Sorry man, I'm not here to bust your balls, but that doesn't look good and is too dark. Just being honest. 



50% window tint is about as dark as I'd go on tail lights.


----------



## magicman (Aug 5, 2012)

I have truly never heard such negative people in my life, there is plenty of red showing in the inner tail lights to show this "John Doe" that i am stopping. There is nothing wrong with this. And no no, buying window tint film is extremely tacky, easily peeled off, and you are most probably going to get air bubbles. When your planning to murder my a car like me, everything is going to be black. Even the tail lights. I have gotten plenty of good responses and there is plenty of light that shows through when the brakes are actually applied.


----------



## magicman (Aug 5, 2012)

XtremeRevolution said:


> Here's how I see this working out.
> 
> Day before:
> John Doe is out of crack, and needs money badly. He accidentally drove forward into a brick wall and messed up his front bumper a bit while coming home drunk last light. John is not a nice person.
> ...


Your telling me a "John Doe" can't see this? I would suggest an eye doctor if thats the case, just saying.


----------



## XtremeRevolution (Jan 19, 2012)

magicman said:


> I have truly never heard such negative people in my life, there is plenty of red showing in the inner tail lights to show this "John Doe" that i am stopping. There is nothing wrong with this. And no no, buying window tint film is extremely tacky, easily peeled off, and you are most probably going to get air bubbles. When your planning to murder my a car like me, everything is going to be black. Even the tail lights. I have gotten plenty of good responses and there is plenty of light that shows through when the brakes are actually applied.


Should have figured you'd get mad. People can't take criticism if it disagrees with something they've done these days. Would you rather everyone have kept their mouth shut and told you it looks great? People are being honest, not rude and insulting. If you feel insulted, you should re-think why. 

Getting rid of air bubbles is extremely easy; take your time and use a proper squeegee. On my last car, the headlight tints lasted me 5 years before I removed them and sold them, and they were perfect when I took them off. That stuff would never, ever have come off easily. Have you ever had to remove window tint from a car? It's not exactly a walk in the park. Do you think I would have recommended it if I didn't know it was possible?
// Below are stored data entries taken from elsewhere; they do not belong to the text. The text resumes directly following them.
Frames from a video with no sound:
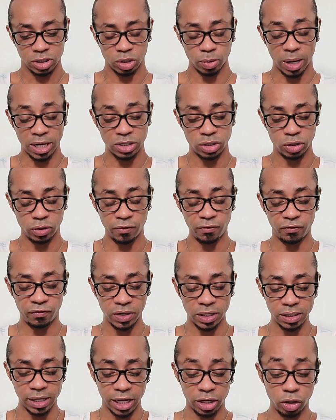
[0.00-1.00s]
So I do
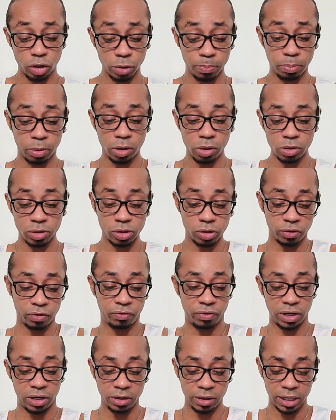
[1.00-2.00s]
feel like you're
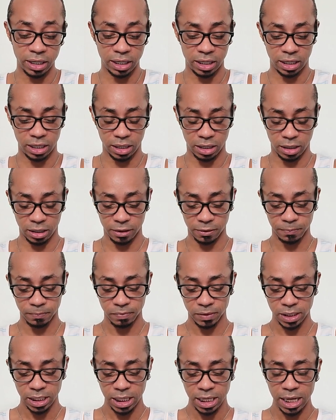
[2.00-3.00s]
persevering here.
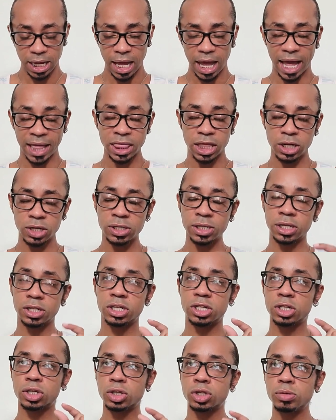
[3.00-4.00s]
And there's a
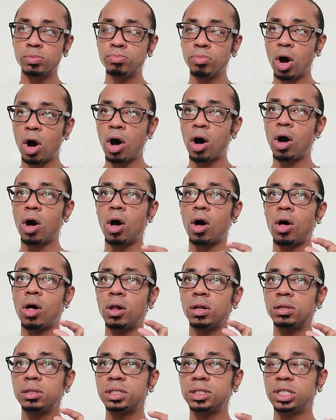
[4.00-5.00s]

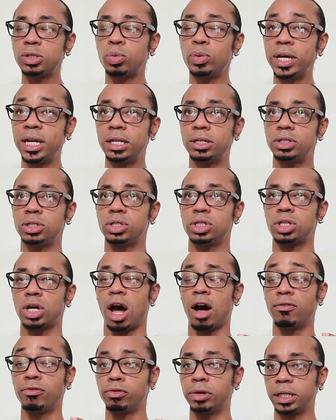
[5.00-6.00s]
small twinge
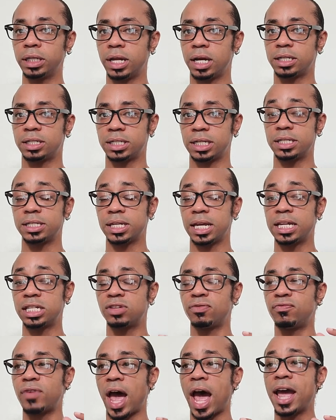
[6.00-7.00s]
of reluctance.
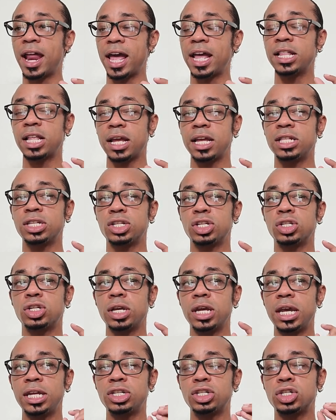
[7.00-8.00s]
It's
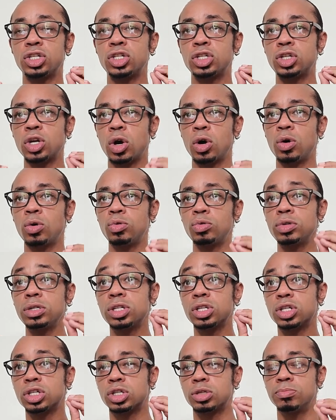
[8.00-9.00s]
it's it's so
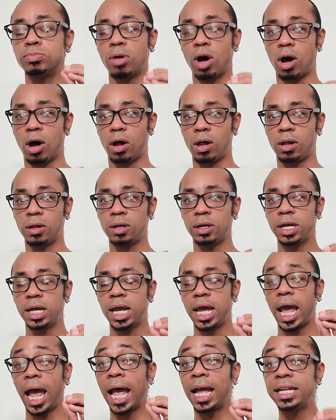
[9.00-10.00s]
small,
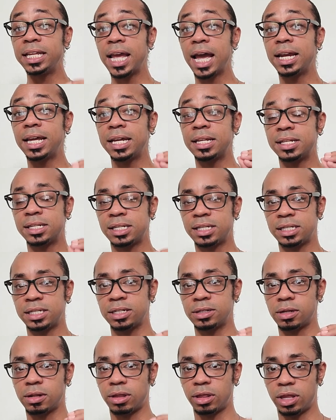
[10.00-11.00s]
and yet it's
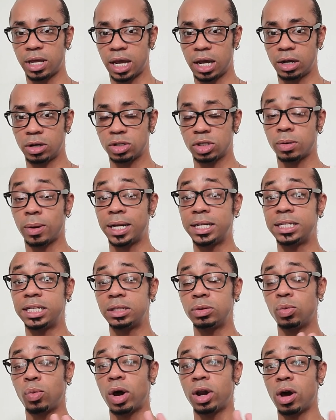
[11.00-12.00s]
still there. So I
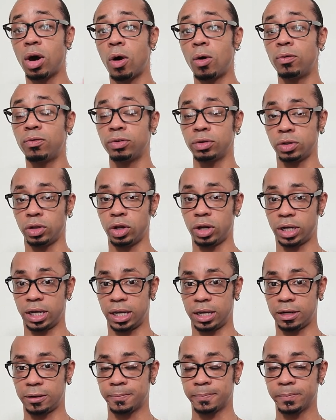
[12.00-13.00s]
didn't want to overlook
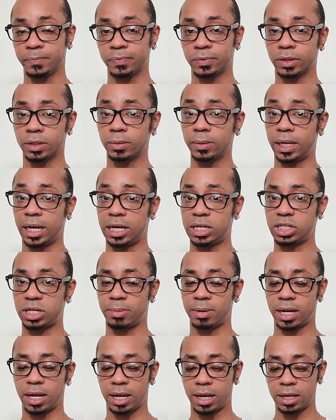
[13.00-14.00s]
it. Okay,
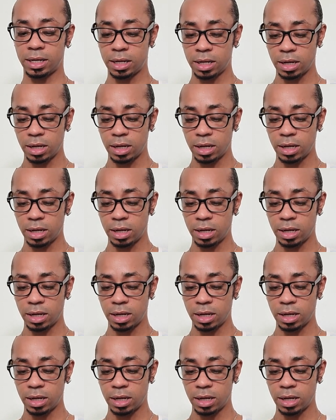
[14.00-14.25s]
Gemini.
Like I said, it takes time (not as much time as a proper niteshades application), and it's well worth it. 

Listen, John Doe doesn't actually have to not see you brake lights. There's always that third brake light that he can see clearly. You missed the point. The point is that it can *very *easily be used against you if you ever get rear ended. Most people give them a "smoked" look for the aforementioned reasons. The moment his insurance company sees them and they're considered illegal, you're in trouble.
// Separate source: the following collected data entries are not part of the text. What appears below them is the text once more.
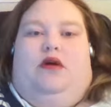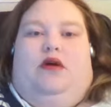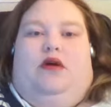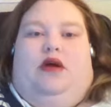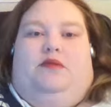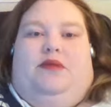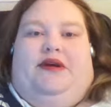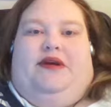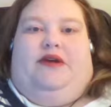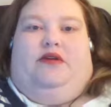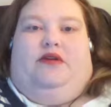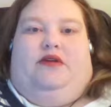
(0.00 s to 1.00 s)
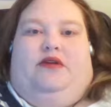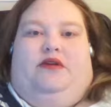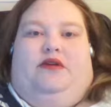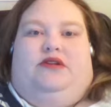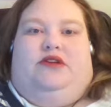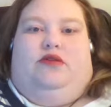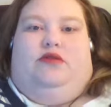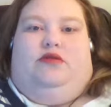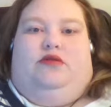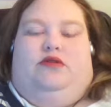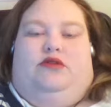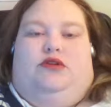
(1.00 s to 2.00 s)
And my doctor said, you know,
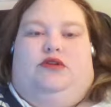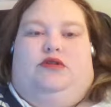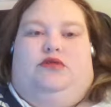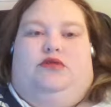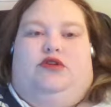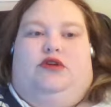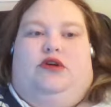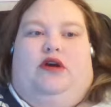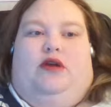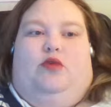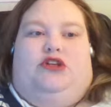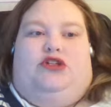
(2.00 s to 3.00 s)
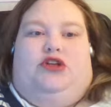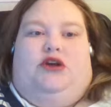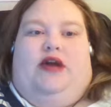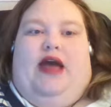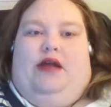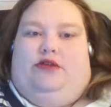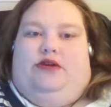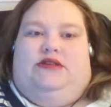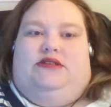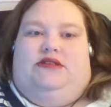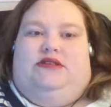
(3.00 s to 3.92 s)
you you got to watch your calories,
Edit: just noticed the second picture you posted. Doesn't look half as dark as it did in the first picture. In the first picture, it looks nearly black. I'm not sure if your insurance company will care though. Since they're not as black as I thought it was, I'd at least recommend finding some brighter bulbs, and picking up some rags and rubbing compound.


----------



## magicman (Aug 5, 2012)

I see no problem here.


----------



## Mick (Dec 31, 2011)

I may be wrong but I think the guy who rear end is always at fault regardless of the situation. Don't care enough to look it up.

IMO if you're going to nightshade, do both lights. Doesn't look right to just do the outer lights.


----------



## magicman (Aug 5, 2012)

I would night shade the inner ones but I really don't want to attract cops with that much tint, just doin the outer ones leaves enough red


----------



## XtremeRevolution (Jan 19, 2012)

magicman said:


> I would night shade the inner ones but I really don't want to attract cops with that much tint, just doin the outer ones leaves enough red


I think by not tinting the inner ones, you're potentially attracting the cops even more, because now they can blatantly tell the difference between one side that was tinted and the other side that wasn't. 
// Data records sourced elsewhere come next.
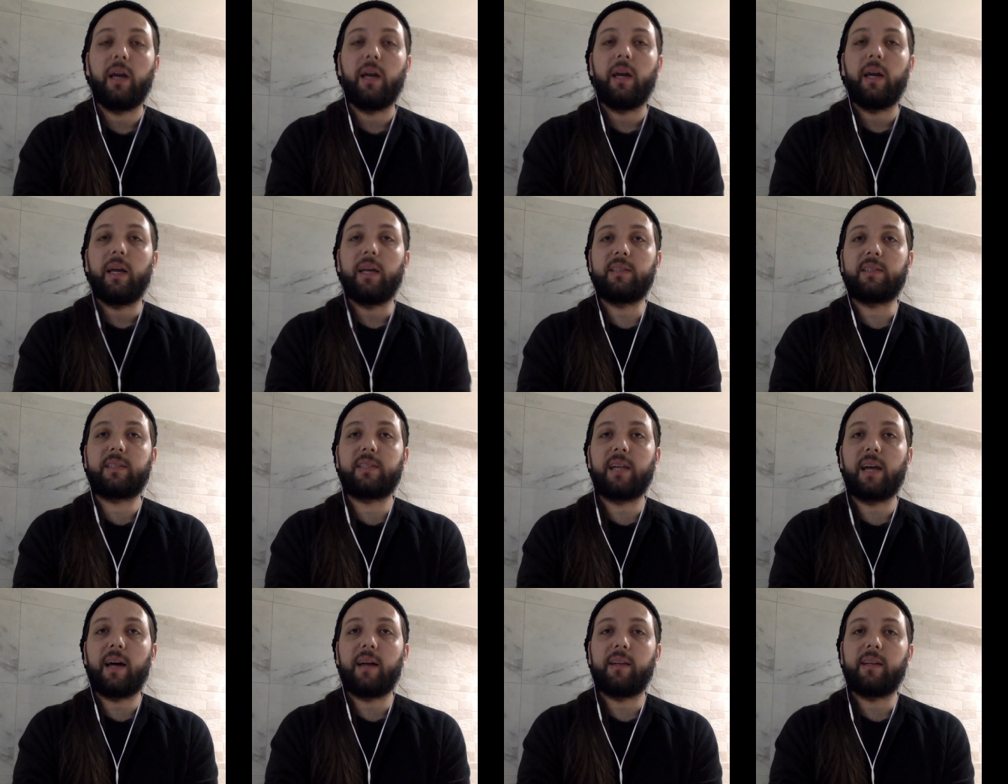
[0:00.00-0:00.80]

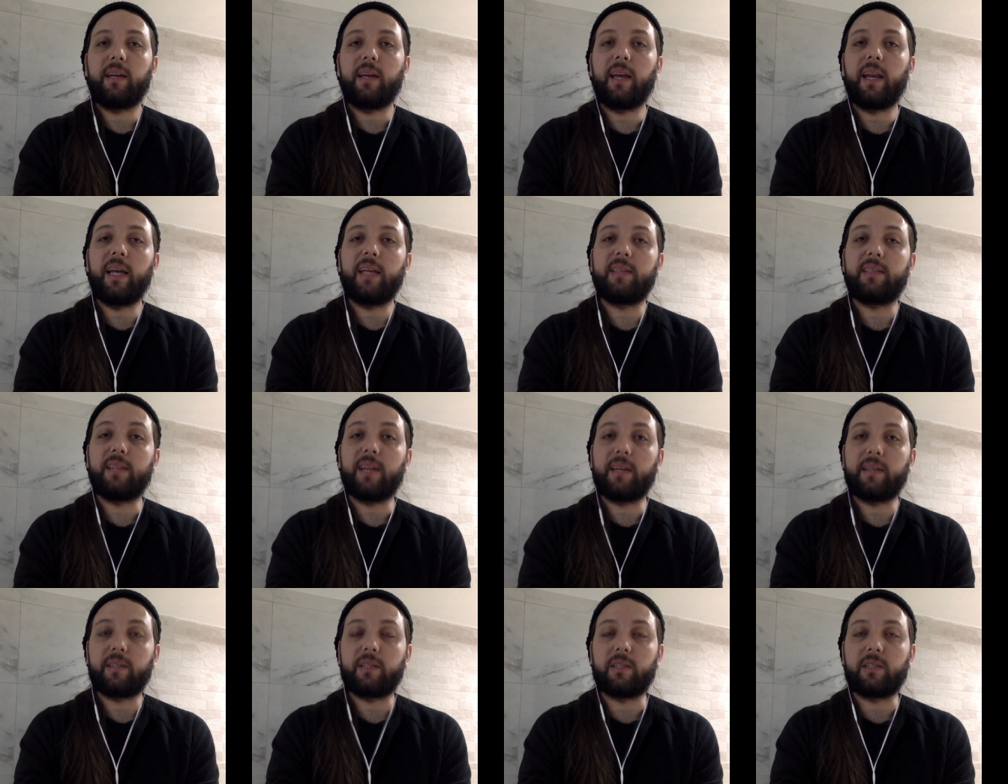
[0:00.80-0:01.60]
Instead, it is
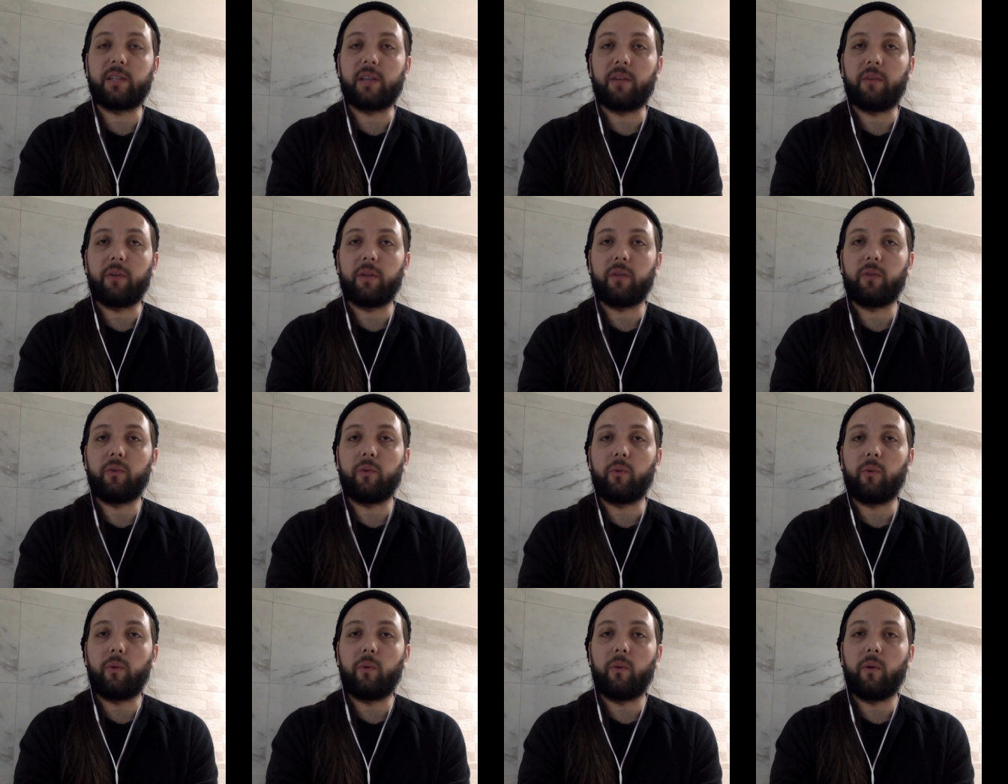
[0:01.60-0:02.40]
necessary
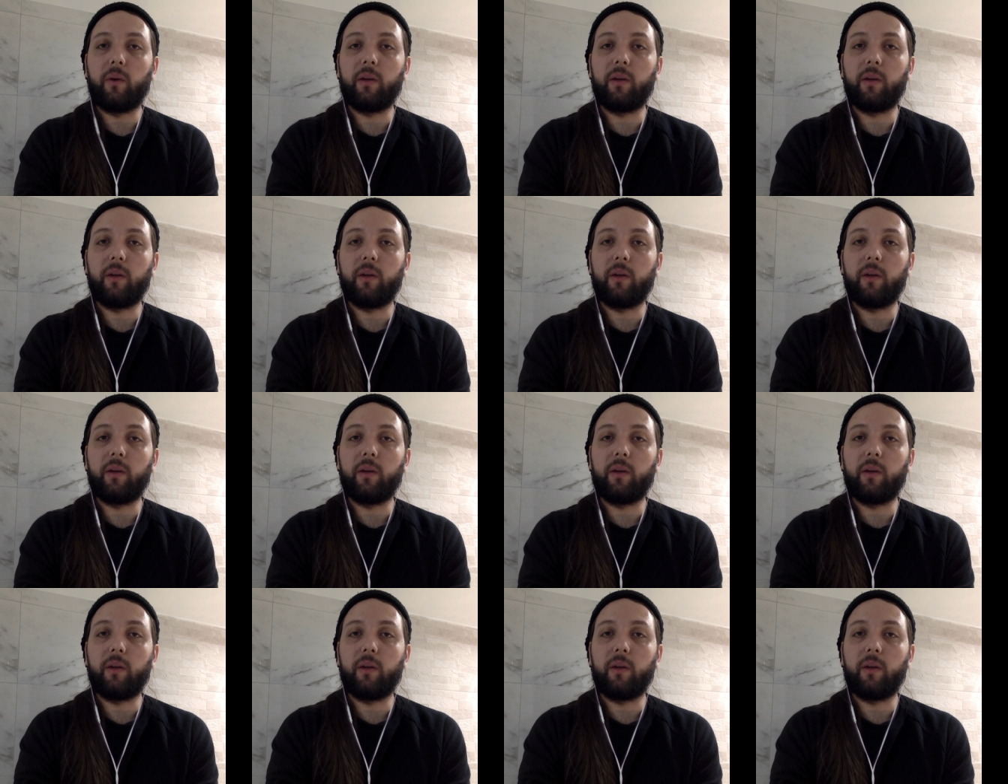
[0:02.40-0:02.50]
to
Several cars out there come with smoked lenses, so you can get away with it if it's light enough, but with your brake light off, the difference isn't subtle.


----------



## Hatje (Jun 23, 2011)

Murdering out cars is sooooooooooooooo 2010


----------



## magicman (Aug 5, 2012)

Hatje said:


> Murdering out cars is sooooooooooooooo 2010


Does it look like i care? Because i don't. I want to murder my cruze, you keep yours looking like everyone else's in the world. I want something different.


----------



## oMAHONEYo (Mar 23, 2012)

magicman said:


> Does it look like i care? Because i don't. I want to murder my cruze, you keep yours looking like everyone else's in the world. I want something different.





magicman said:


> I used VHT night shades on my outside tail light yesterday, *let me know what you guys think*, very simple and easy to use!


Why yes, yes it does look like you care.


----------



## spacedout (Dec 7, 2010)

magicman said:


> I see no problem here.



In that photo it doesn't appear half bad, but it still diminishes the visibility of the car in inclement weather. Your tails lights now effectively half as bright as they should be. I have to drive on the same highway as you do & hate when you think your mod is doing no harm. There is a reason this **** is illegal.


----------



## COLETRAIN (Oct 27, 2011)

magicman said:


> I used VHT night shades on my outside tail light yesterday, let me know what you guys think, very simple and easy to use!


My thoughts on this is if you like it, then that is all that really matters, when modding your personal car it is all about the look you are after, I actually dont mind the concept of what you did, i do agree get some more clear on them and polish them and you will be even more happy with it.


----------



## magicman (Aug 5, 2012)

spacedout said:


> In that photo it doesn't appear half bad, but it still diminishes the visibility of the car in inclement weather. Your tails lights now effectively half as bright as they should be. I have to drive on the same highway as you do & hate when you think your mod is doing no harm. There is a reason this **** is illegal.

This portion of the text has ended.